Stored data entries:
*** Begin section ***
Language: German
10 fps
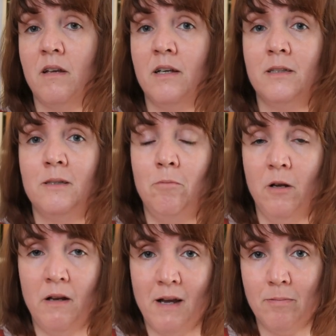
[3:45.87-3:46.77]
da ich die
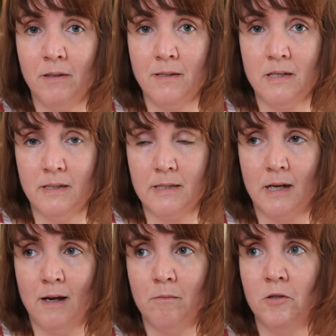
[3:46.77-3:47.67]
Pille
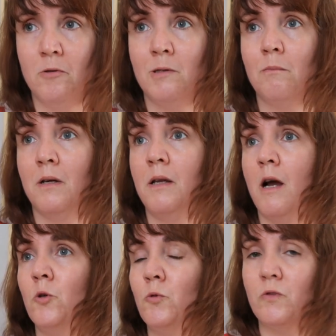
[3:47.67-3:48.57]
abgesetzt habe und
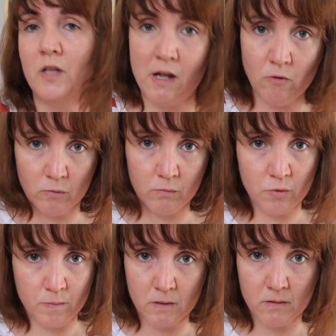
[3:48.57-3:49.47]
meine Haut total
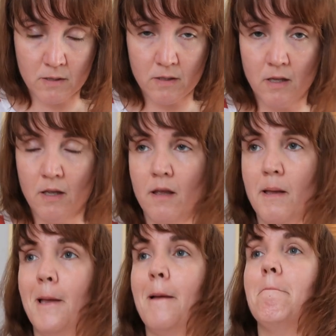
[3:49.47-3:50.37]
rumspinnt,
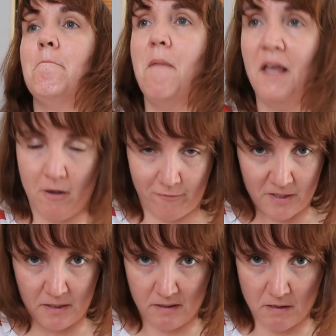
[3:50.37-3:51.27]
mega
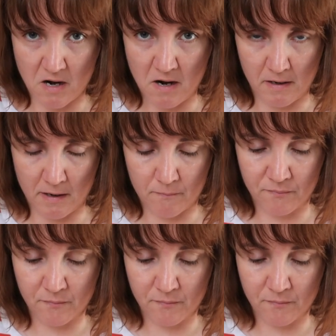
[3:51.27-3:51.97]
fettige Haare.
*** End section ***
THE PROBLEM> Output each line above exactly. Skip the images.

PROBLEM SOLUTION>
Language: German
10 fps
[3:45.87-3:46.77]
da ich die
[3:46.77-3:47.67]
Pille
[3:47.67-3:48.57]
abgesetzt habe und
[3:48.57-3:49.47]
meine Haut total
[3:49.47-3:50.37]
rumspinnt,
[3:50.37-3:51.27]
mega
[3:51.27-3:51.97]
fettige Haare.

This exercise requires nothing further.